红鸡蛋送了,接下来就是去找兰家人算账了。

敢欺负他女人,吓哭他儿子,还抢打伤修罗,抢走小蛊,怎么看这笔账都不能轻易地算了。

兰家是在哪儿来着?

燕九朝一脸茫然地望天。

鬼王附体的某少主华丽丽地把路给忘了…

城东的宅院中,一行人正商议着对付兰家人的计策,忽然青岩一回头,发现燕九朝不见了!

燕九朝自打有了鬼王的功力,便来去自如,再也不会被人轻易追踪到他的气息了。

青岩这么一叫,喧闹的屋子瞬间静了下来。

俞婉四下一看,古怪地指了指一旁的椅子道:“方才不都还坐在这儿的吗?”

“是啊,我也看见了。”影六挠挠头,分明就坐在他面前啊,他是怎么会没发现少主不见了的?

鬼王的功力什么的,真是害死人了!

他们连少主什么时候出去的都不知道了!

“我去找少主!”影十三腾地站了起来!

“我也去。”影六站起身。

“我和你们一起。”青岩当仁不让,想到什么,又道,“月钩,你去叫上阿畏,阿婉,你与兰姥姥先歇息,上兰家的事稍后再议。”

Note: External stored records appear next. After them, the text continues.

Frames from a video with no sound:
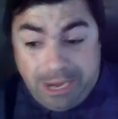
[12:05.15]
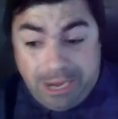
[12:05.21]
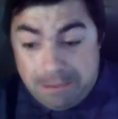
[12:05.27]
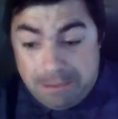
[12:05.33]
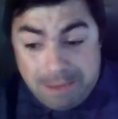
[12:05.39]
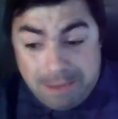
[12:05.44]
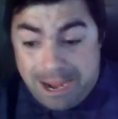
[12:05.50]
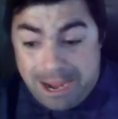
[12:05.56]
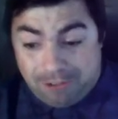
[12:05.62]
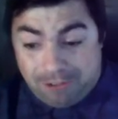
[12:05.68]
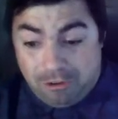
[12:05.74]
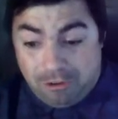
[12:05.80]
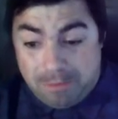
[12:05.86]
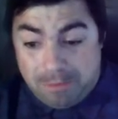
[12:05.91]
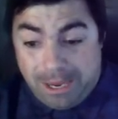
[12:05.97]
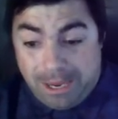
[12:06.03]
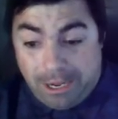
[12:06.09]
It may
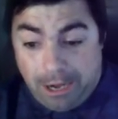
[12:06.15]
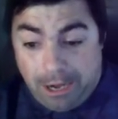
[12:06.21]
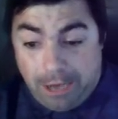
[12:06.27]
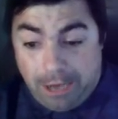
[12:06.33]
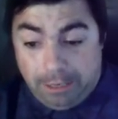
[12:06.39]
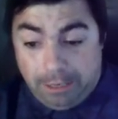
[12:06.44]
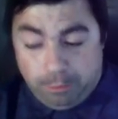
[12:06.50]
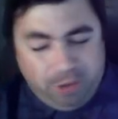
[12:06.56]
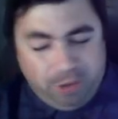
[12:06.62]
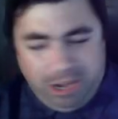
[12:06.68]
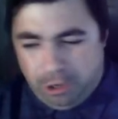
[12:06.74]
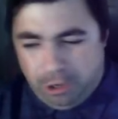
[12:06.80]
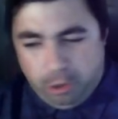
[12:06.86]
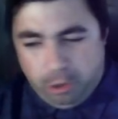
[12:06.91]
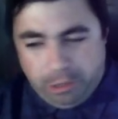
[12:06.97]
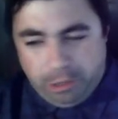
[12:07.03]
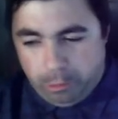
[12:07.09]
actually be at high levels. I
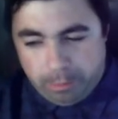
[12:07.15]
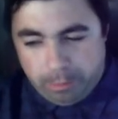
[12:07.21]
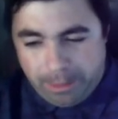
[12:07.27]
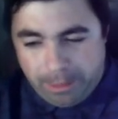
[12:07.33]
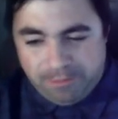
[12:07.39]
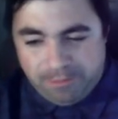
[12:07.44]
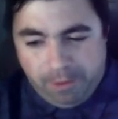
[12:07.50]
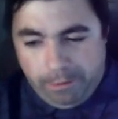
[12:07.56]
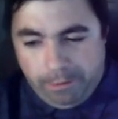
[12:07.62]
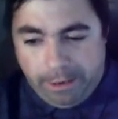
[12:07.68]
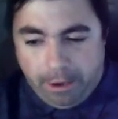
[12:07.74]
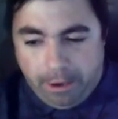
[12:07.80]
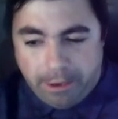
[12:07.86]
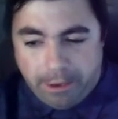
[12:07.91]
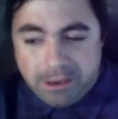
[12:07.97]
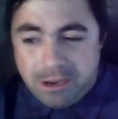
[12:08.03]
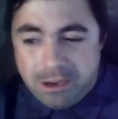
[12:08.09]
don't know that it would be at very
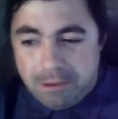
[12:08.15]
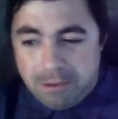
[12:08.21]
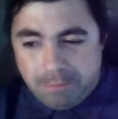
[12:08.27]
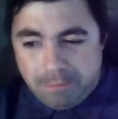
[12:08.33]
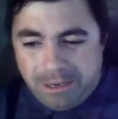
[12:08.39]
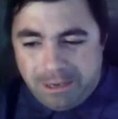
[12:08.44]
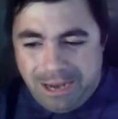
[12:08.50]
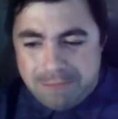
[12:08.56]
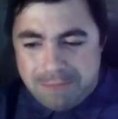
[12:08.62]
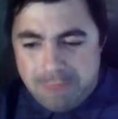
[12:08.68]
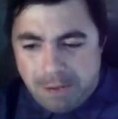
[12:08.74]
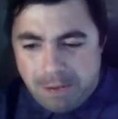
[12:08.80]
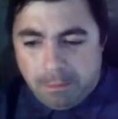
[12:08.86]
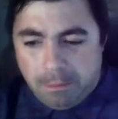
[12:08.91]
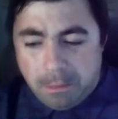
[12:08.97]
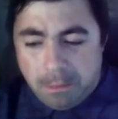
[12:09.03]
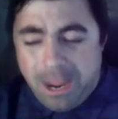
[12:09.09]
high, but at
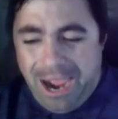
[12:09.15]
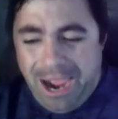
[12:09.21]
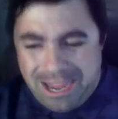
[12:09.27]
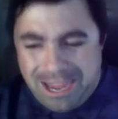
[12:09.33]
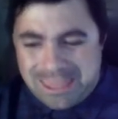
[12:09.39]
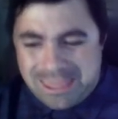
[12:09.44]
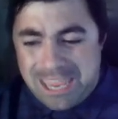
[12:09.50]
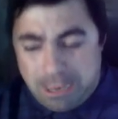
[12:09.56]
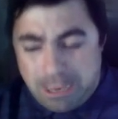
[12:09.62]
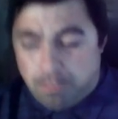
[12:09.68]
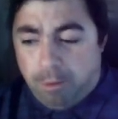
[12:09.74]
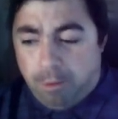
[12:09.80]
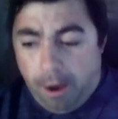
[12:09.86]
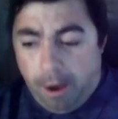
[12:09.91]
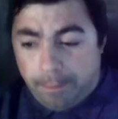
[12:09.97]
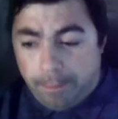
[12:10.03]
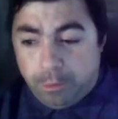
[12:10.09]
minimum, I think it
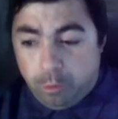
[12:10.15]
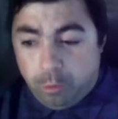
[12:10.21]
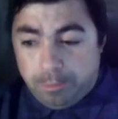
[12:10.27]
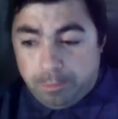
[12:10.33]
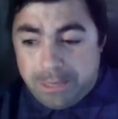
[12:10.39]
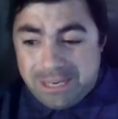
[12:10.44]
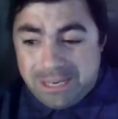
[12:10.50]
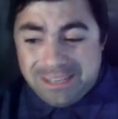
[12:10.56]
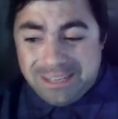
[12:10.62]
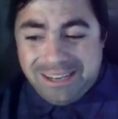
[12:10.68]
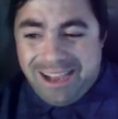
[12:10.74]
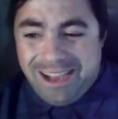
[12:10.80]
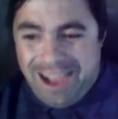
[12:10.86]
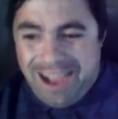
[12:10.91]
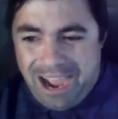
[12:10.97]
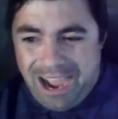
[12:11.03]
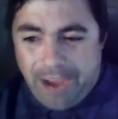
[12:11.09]
probably would be
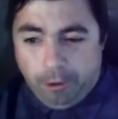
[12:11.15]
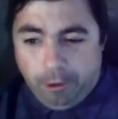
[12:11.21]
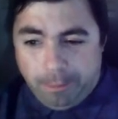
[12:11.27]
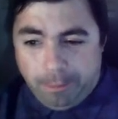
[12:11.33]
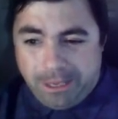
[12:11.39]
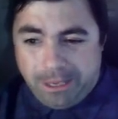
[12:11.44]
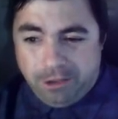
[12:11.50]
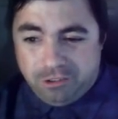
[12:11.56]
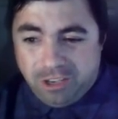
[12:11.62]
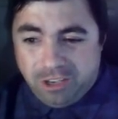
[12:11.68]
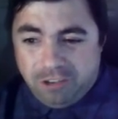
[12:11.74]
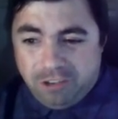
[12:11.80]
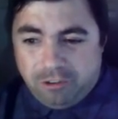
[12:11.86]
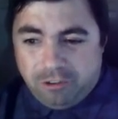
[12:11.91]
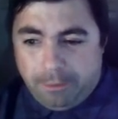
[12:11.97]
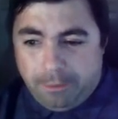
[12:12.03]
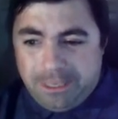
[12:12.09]
higher because
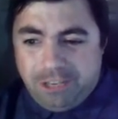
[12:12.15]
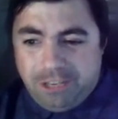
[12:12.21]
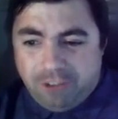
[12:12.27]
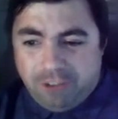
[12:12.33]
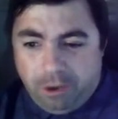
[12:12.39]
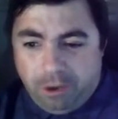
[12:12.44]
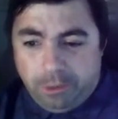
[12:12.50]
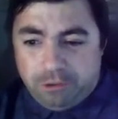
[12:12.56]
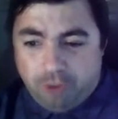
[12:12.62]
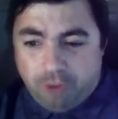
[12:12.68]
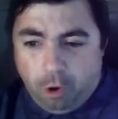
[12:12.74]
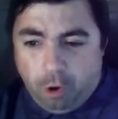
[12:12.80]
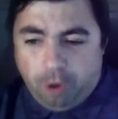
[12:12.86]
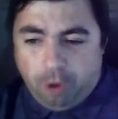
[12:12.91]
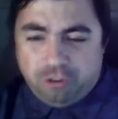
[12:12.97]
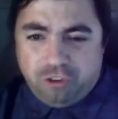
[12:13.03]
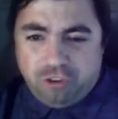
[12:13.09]
some of these areas
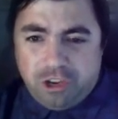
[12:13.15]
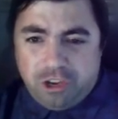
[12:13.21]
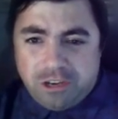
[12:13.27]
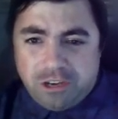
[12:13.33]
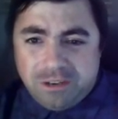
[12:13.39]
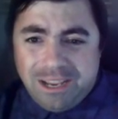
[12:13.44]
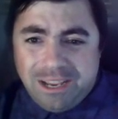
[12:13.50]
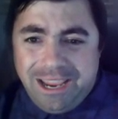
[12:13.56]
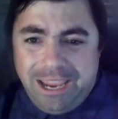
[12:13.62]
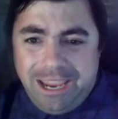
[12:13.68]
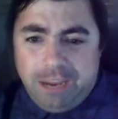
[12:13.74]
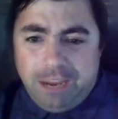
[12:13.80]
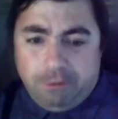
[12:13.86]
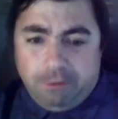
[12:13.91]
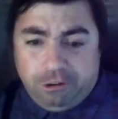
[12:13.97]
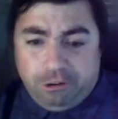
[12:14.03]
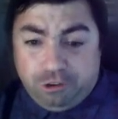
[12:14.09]
are seeing
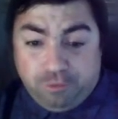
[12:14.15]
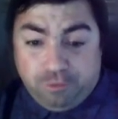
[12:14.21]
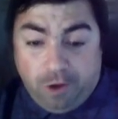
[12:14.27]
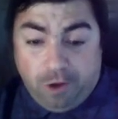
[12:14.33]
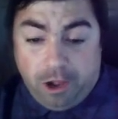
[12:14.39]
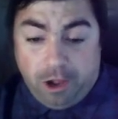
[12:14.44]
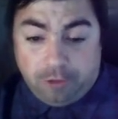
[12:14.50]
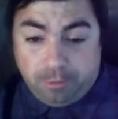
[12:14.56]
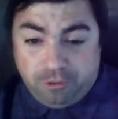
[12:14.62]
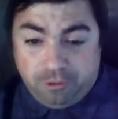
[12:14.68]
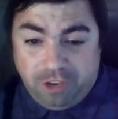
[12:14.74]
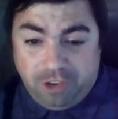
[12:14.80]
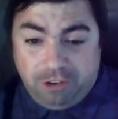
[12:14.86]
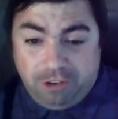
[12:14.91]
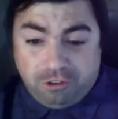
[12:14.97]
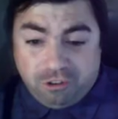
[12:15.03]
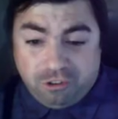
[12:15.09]
increases for
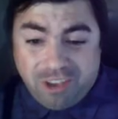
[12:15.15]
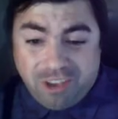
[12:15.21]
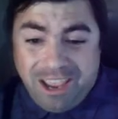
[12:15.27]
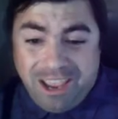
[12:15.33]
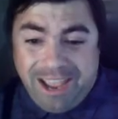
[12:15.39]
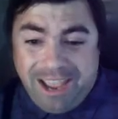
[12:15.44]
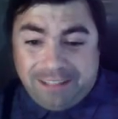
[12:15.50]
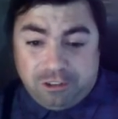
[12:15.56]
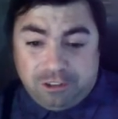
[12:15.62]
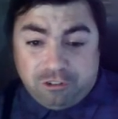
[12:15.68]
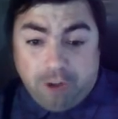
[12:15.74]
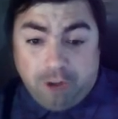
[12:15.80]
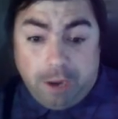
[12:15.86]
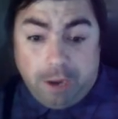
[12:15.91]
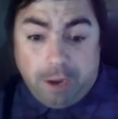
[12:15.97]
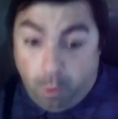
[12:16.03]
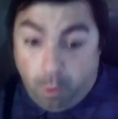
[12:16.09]
hospitalizations at this
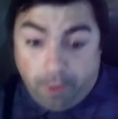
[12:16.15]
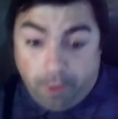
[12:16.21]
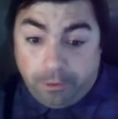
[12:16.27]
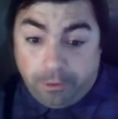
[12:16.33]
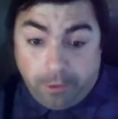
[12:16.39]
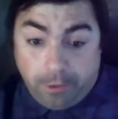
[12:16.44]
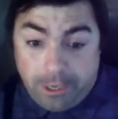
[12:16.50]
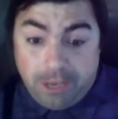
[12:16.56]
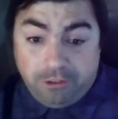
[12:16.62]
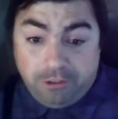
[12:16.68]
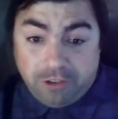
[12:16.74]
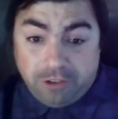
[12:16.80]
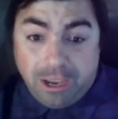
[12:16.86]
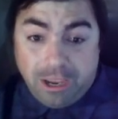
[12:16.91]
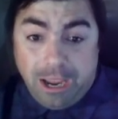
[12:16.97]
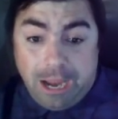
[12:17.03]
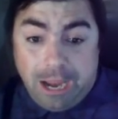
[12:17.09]
time where there is
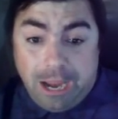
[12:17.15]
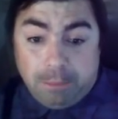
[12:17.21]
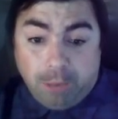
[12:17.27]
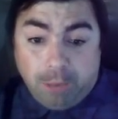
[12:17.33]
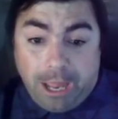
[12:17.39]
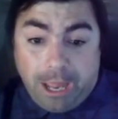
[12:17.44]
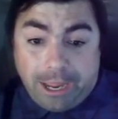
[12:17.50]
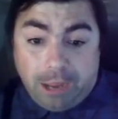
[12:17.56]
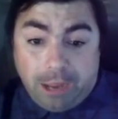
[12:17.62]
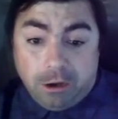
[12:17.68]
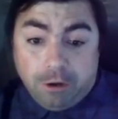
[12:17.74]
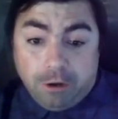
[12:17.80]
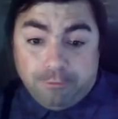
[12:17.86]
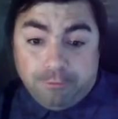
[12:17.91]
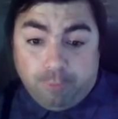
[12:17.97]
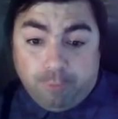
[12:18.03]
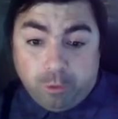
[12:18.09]
a blackout
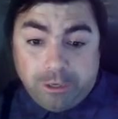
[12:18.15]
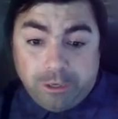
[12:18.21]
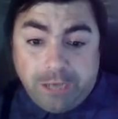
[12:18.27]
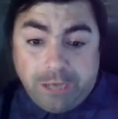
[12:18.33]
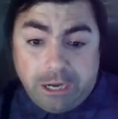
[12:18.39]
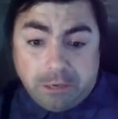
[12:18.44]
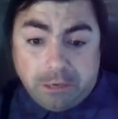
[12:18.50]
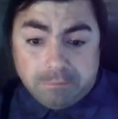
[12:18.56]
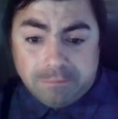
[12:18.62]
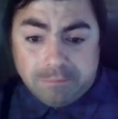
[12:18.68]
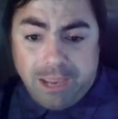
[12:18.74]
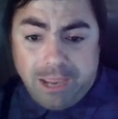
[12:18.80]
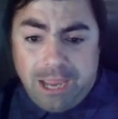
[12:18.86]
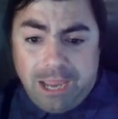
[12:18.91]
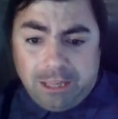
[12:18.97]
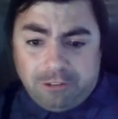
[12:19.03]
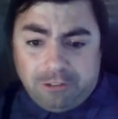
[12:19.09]
for the data.
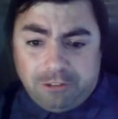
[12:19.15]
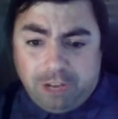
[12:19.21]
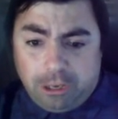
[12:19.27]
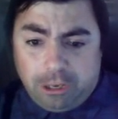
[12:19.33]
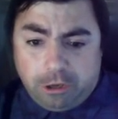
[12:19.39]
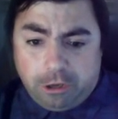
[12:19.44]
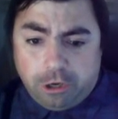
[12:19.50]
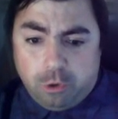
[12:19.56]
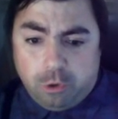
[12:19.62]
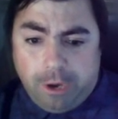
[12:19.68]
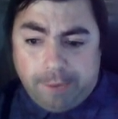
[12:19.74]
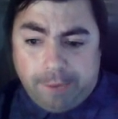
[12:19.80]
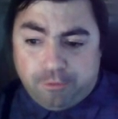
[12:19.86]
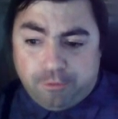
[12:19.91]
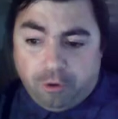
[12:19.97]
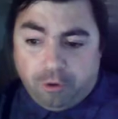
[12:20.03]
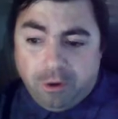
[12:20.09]
Hey, let's take a look at New
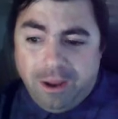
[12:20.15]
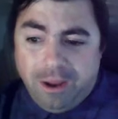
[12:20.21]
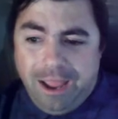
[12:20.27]
Hampshire.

“我也去找他。”俞婉握住兰氏的手,“劳烦姥姥照顾几个孩子。”

兰氏意外地看着几人,呃…这反应,是不是太夸张了?

兰氏张了张嘴,迟疑着说道:“你们先别着急啊,九朝他武功这么好,应当不会被人怎么样。”

青岩的神色一言难尽:“我们不是担心他被人怎么样,是担心他把人怎么样。”

黑漆漆的街道上,不见人影,燕九朝神色冰冷地迈着步子。

他虽不记得去兰家的路了,但他可以问呀。